Жизнь так устроена, что, как правильно поется в песне, «ничто на земле не проходит бесследно». Помню забавный случай примерно тридцатилетней давности, как Борису Николаевичу Ельцину, еще не президенту, но с амбициями уже непомерными, пришлось публично каяться в том, что лет за восемь до того он мне, то есть автору этих строк, устроил разнос на заседании бюро обкома за «идеологические ошибки» журнала «Урал». Не я потребовал объяснения: записка из публики пришла. Ах, как же непривычна и неприятна была для него эта процедура!.. И в мыслях не держу, что нечто подобное может случиться с Д. Лабаури или С. Боровиковым: масштабы не те. Я о другом: совершая любой общественно значимый поступок, не стоит рисковать репутацией.
Однако репутации моих квазиоппонентов — их забота. Меня же беспокоит другое: пока мы не решимся, отбросив мировоззренческий «секонд хэнд», заново разобраться в том, что же на самом деле произошло со страной на том историческом переломе, который принято называть Оттепелью, — так и пребудет наше общество в обозримом будущем расколотым на непримиримых по отношению друг к другу «сталинистов» и «антисталинистов», а пресловутая «стабильность» (под присмотром Росгвардии) останется и впредь безвольным топтанием на месте.
1 Валентин Лукьянин. «А время? Время движется рывками…» Полумемуарные заметки на полях книги Сергея Чупринина «Оттепель: события» // Урал. 2021, № 2.

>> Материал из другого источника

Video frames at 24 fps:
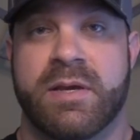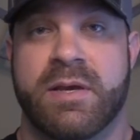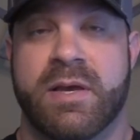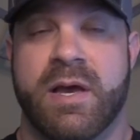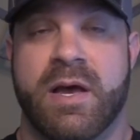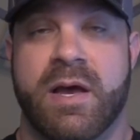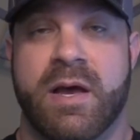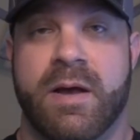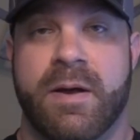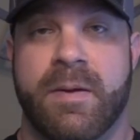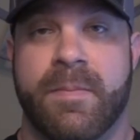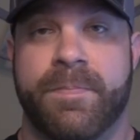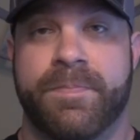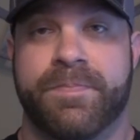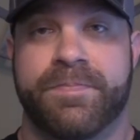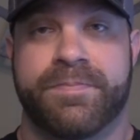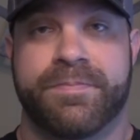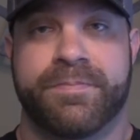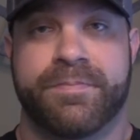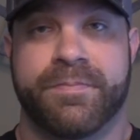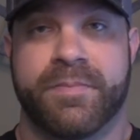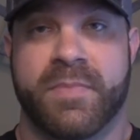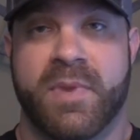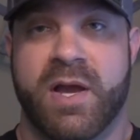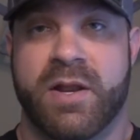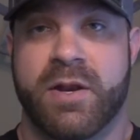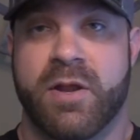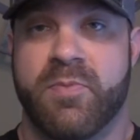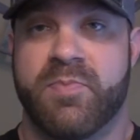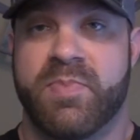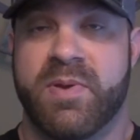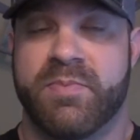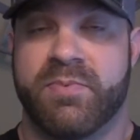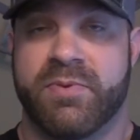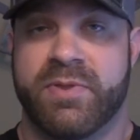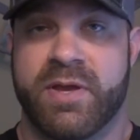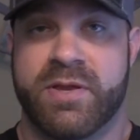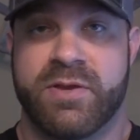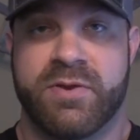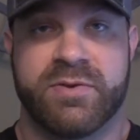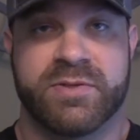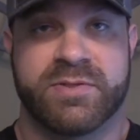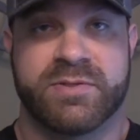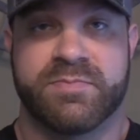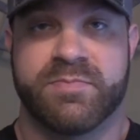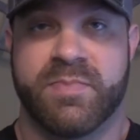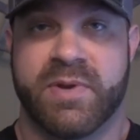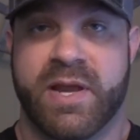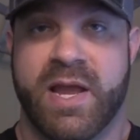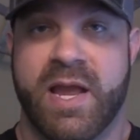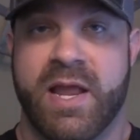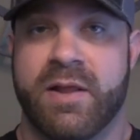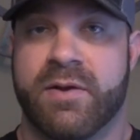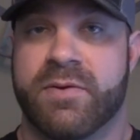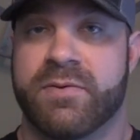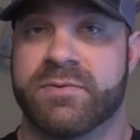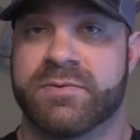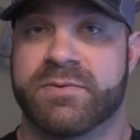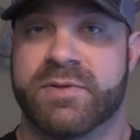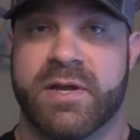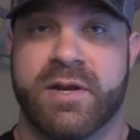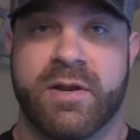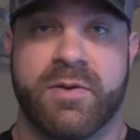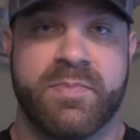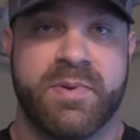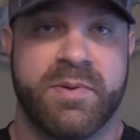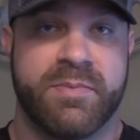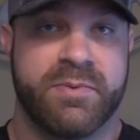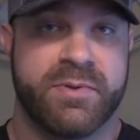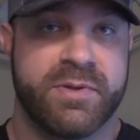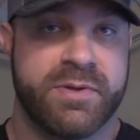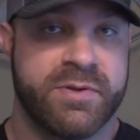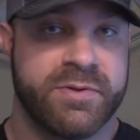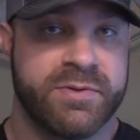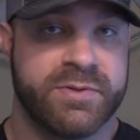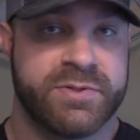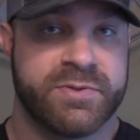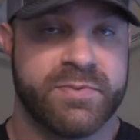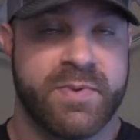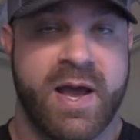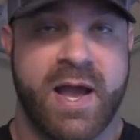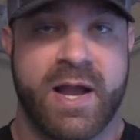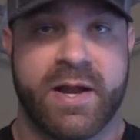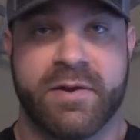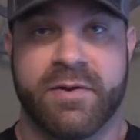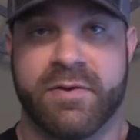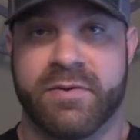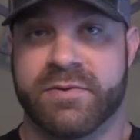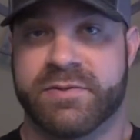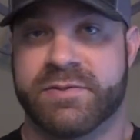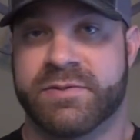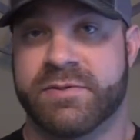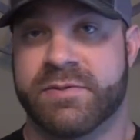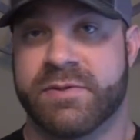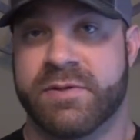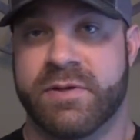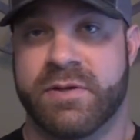I know people that use mechanicals. I know people that use Schwackers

2 Между прочим, вот какие цифры я нашел в интернете. К началу Великой Отечественной войны в Красной Армии числилось более 563 тысяч коммунистов, что составляло около 15% всех членов партии в тот момент. А к началу 1945 года в армии служило 3325 тысяч членов партии — почти 60% ее численного состава. Причем за годы войны погибло более 3 миллионов коммунистов.
3 О П.Д. Рылько см.: Рылько Н.П. Народный человек. // Урал. 2019, № 9.
4Тут мне вспомнилось, как на исходе советских лет на каком-то большом писательском собрании в Кремле выступал тогдашний недолговременный вождь К.У. Черненко и призывал творчески и смело осмыслять советскую историю, но при этом вопроса о коллективизации не касаться, ибо он исчерпывающе осмыслен и закрыт.